His frustration stems from the fact that many—if not most—treatments doctors prescribe are not well-proven with randomized studies. But when it comes to COVID-19 treatments, most doctors won’t try anything not approved by the CDC.
“The hypocrisy is overwhelming,” he said. “People are dying! A year ago, the patients who come in my office—I would have admitted them to the ICU. Now I have to treat those patients in my office, because I don’t have faith that the hospital will do anything.”
“It’s obscene,” Balbona added. “This can’t be America. This can’t be our medical system!”
Balbona says he has freedom to treat patients the way he feels best because he’s not an employee of a larger health organization.
“Now, the institutionalization of medicine is just where everyone is an employee of a corporation,” he says. “But I can say what I want, and do what I want because I’m by myself. You want to hurt me? Go try! My patients trust me and I’m doing what’s best for them.
“I’ve treated people in Boston, in New York, and California. They’ve come up from Orlando and St. Augustine. I have a young, 40-something-year-old who was thrown out of three ERs, and he came in with [oxygen saturation] in 70s, a horrible-looking CT and X-rays. He was critically ill with a heart rate in the 150s. And in 72 hours [after treatment with ivermectin], he’s fine.”

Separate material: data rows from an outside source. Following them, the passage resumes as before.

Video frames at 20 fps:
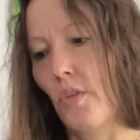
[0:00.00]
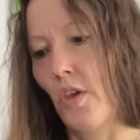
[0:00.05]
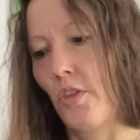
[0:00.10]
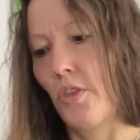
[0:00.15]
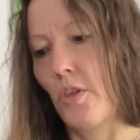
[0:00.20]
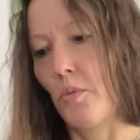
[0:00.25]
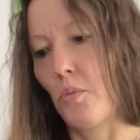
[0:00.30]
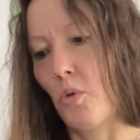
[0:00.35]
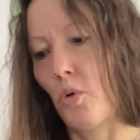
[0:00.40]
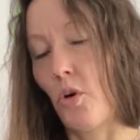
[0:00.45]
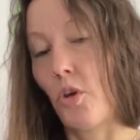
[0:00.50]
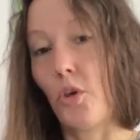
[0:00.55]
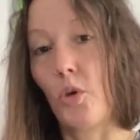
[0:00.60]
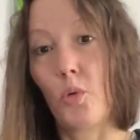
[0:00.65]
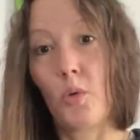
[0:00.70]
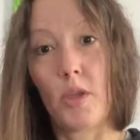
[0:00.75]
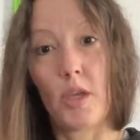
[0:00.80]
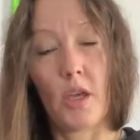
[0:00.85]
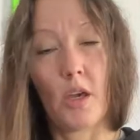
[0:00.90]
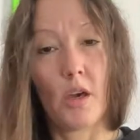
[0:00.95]
The more
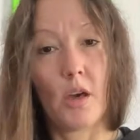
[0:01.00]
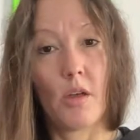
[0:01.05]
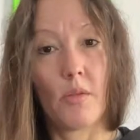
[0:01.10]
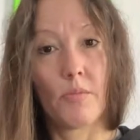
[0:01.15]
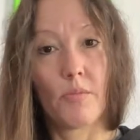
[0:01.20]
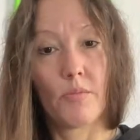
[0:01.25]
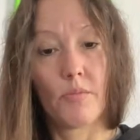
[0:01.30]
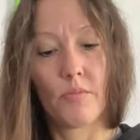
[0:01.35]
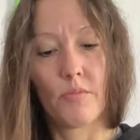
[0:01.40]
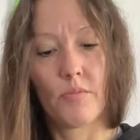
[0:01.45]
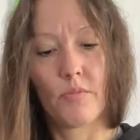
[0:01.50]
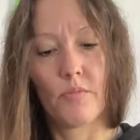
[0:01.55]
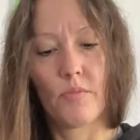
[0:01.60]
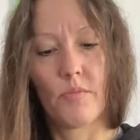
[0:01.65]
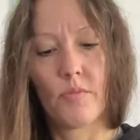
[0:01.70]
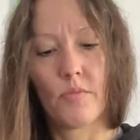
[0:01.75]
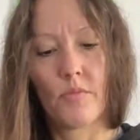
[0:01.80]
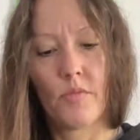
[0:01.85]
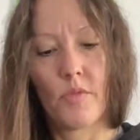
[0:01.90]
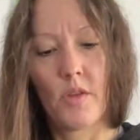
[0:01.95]
you heal,
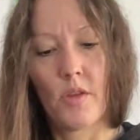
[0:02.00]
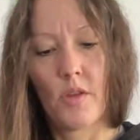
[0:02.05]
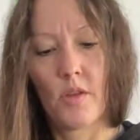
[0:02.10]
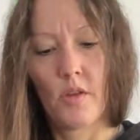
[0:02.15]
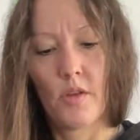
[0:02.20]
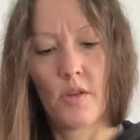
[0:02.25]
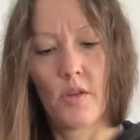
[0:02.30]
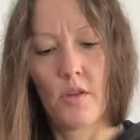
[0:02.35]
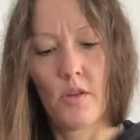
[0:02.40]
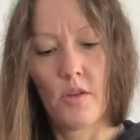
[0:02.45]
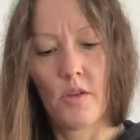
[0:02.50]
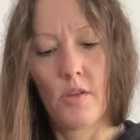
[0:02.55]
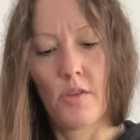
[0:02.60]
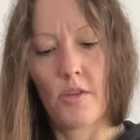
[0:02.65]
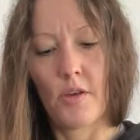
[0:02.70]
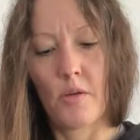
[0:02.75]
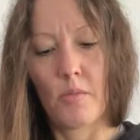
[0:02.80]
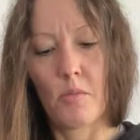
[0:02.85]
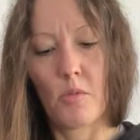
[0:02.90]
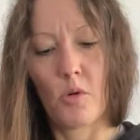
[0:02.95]

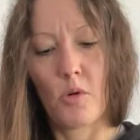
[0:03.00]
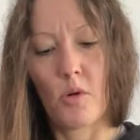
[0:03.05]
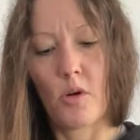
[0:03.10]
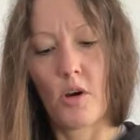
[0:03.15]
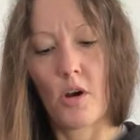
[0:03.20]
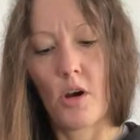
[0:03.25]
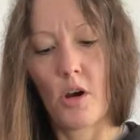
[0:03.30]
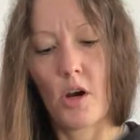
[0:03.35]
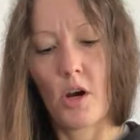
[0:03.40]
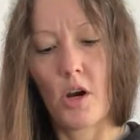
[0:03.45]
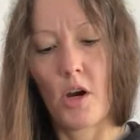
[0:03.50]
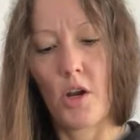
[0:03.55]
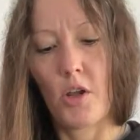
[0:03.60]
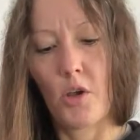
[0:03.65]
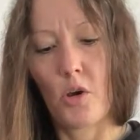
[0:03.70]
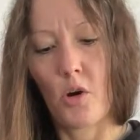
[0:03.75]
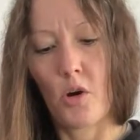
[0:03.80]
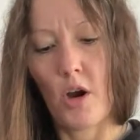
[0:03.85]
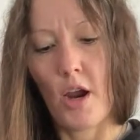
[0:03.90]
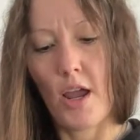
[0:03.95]
the more
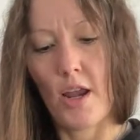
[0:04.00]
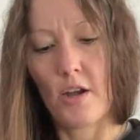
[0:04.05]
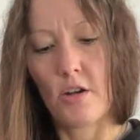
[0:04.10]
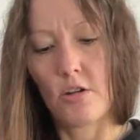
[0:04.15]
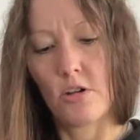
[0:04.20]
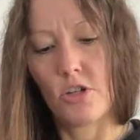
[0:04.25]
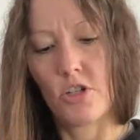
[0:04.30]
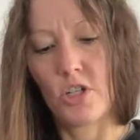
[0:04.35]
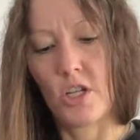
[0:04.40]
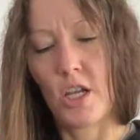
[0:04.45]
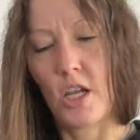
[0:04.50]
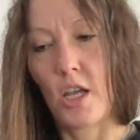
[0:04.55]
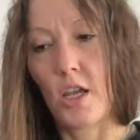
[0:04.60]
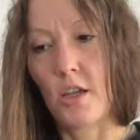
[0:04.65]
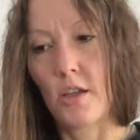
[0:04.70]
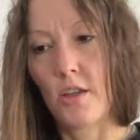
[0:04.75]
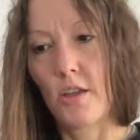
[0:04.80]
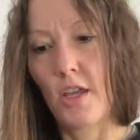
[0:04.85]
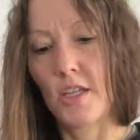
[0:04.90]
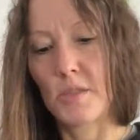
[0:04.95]
your
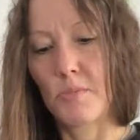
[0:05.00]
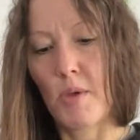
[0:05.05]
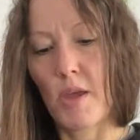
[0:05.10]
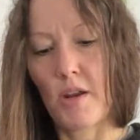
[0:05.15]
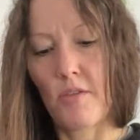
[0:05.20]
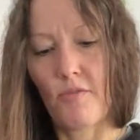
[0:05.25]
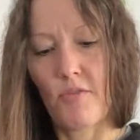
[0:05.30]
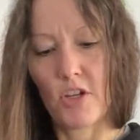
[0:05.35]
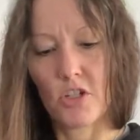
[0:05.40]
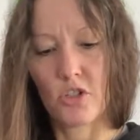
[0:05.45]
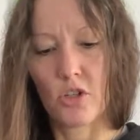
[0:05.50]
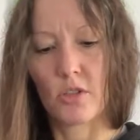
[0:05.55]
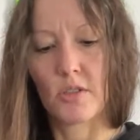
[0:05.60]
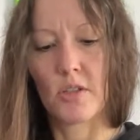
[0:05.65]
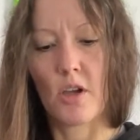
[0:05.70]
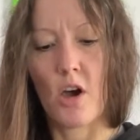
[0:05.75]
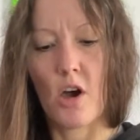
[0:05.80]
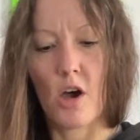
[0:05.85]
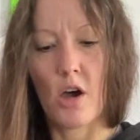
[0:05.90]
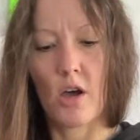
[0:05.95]
energy is beneficial
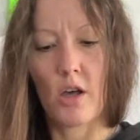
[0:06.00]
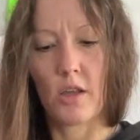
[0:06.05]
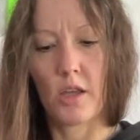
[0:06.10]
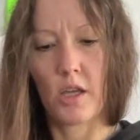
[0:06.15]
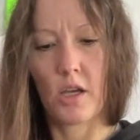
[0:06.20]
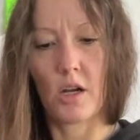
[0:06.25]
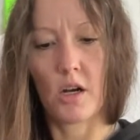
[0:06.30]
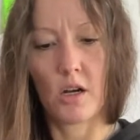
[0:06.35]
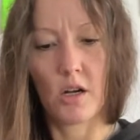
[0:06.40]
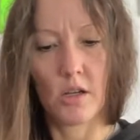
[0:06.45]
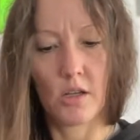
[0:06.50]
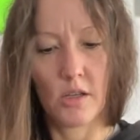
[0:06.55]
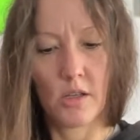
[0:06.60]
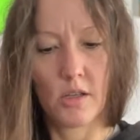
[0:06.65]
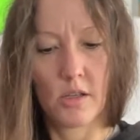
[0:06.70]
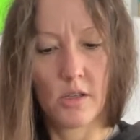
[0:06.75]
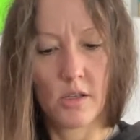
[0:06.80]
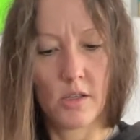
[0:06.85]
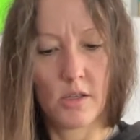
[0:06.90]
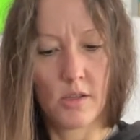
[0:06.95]
to all here.
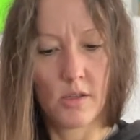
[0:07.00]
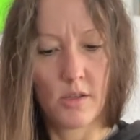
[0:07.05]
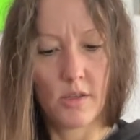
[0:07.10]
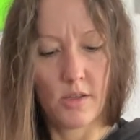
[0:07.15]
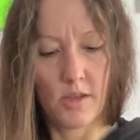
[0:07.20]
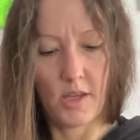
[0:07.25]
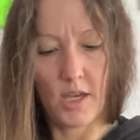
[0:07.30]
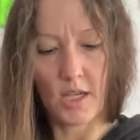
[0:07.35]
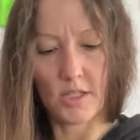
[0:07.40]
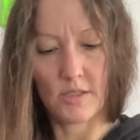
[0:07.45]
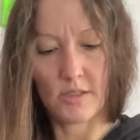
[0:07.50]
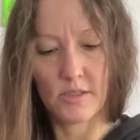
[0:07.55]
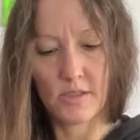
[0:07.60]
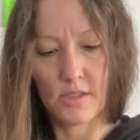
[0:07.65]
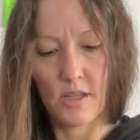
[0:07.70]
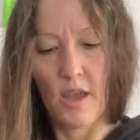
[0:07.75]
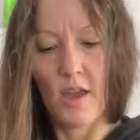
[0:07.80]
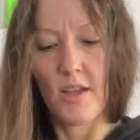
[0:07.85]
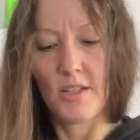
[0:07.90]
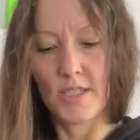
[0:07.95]
Yes.
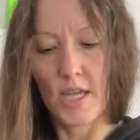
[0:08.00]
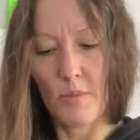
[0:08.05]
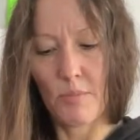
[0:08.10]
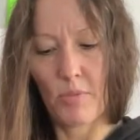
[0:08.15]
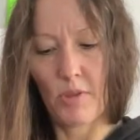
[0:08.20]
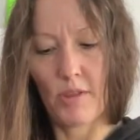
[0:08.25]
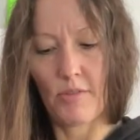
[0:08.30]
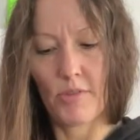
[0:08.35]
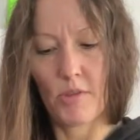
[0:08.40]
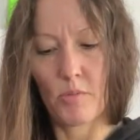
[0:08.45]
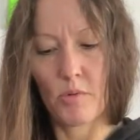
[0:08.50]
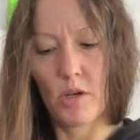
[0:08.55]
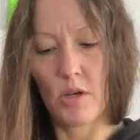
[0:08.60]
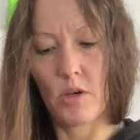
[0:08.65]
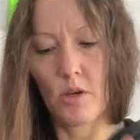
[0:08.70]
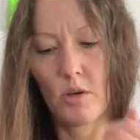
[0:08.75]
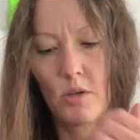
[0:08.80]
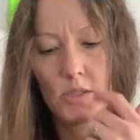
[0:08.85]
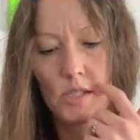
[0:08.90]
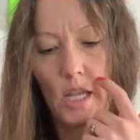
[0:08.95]
Temple of the
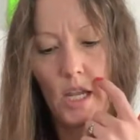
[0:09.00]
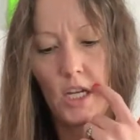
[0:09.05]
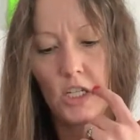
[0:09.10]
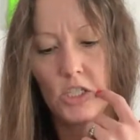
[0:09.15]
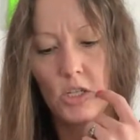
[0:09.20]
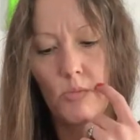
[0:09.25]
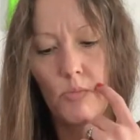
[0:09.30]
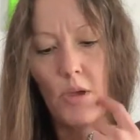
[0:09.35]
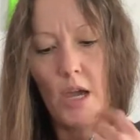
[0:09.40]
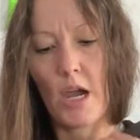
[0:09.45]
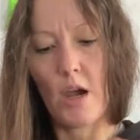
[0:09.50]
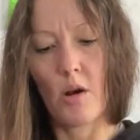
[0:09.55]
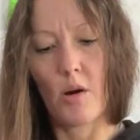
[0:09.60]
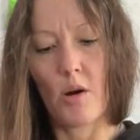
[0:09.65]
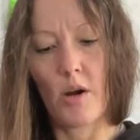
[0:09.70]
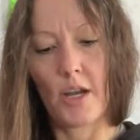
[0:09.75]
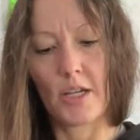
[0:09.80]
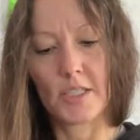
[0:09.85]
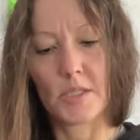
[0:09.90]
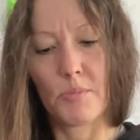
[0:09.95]
Rose, ancient
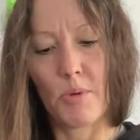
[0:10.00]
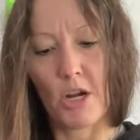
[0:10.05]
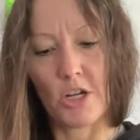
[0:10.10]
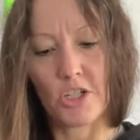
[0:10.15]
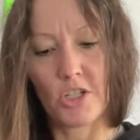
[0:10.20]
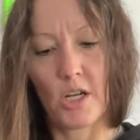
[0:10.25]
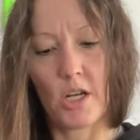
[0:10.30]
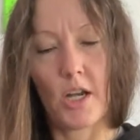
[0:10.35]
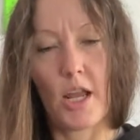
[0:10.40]
power, expression,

Doctors associated with the FLCCC are under attack, have been threatened with loss of their licenses to practice medicine, and at least one has been forced to resign, the organization’s spokeswoman confirmed.
“They’re saints,” Balbona said of FLCCC doctors.

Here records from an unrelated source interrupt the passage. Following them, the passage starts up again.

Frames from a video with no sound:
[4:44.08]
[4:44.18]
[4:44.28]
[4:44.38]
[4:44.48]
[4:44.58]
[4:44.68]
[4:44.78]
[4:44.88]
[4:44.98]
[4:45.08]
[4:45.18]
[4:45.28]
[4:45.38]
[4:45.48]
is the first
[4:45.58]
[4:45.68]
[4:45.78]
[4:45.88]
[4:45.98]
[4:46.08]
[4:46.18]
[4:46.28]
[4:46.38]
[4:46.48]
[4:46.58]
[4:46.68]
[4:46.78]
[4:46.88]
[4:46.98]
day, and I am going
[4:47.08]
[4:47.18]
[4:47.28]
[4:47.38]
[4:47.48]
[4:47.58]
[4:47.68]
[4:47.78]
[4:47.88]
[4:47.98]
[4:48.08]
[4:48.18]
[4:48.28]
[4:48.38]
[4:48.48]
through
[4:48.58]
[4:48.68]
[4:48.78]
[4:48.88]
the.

“I’m doing what I feel I need to do ethically, as a physician, because these people [preventing use of alternative treatments] are letting [patients] die. It’s wrong. It is morally, ethically wrong to do nothing. We know there are things we can do.”
On Thursday, Whitney said the Pisanos’ case he filed had been accepted, and he was “in constant contact with the Clerk of Court, attempting to find out which judge will be presiding over the case.” At the time of publication, The Epoch Times learned that a 6 p.m. emergency hearing had been scheduled. There were no further details available.
Meanwhile, Daniel Pisano’s son and wife pray for a miracle. Pisano’s brother died about two months ago after a similar fight with a California hospital that refused to consider alternative COVID-19 treatments.
“The fact that he is still with us is my happiness right now,” Chris Pisano said of his father. “I just need to get the case before the judge ASAP, and get him the ivermectin, and get him home.”
Jacksonville internist Eduardo Balbona, M.D. testified during the hearing that 70-year-old Daniel Pisano can be brought out of his medically induced coma, weaned from the ventilator, discharged from the hospital, and placed under his care, according to Pisano family attorney Nick Whitney, of the AndersonGlenn law firm. Then Dr. Balbona would be free to treat Pisano with the protocol the family is requesting.
Mayo Clinic representatives argued at the hearing that it’s questionable as to whether Pisano can survive off the ventilator, but said doctors there will evaluate, Whitney said. The Pisano family is considering whether to file an emergency appeal, but cost for the legal challenge may be an issue.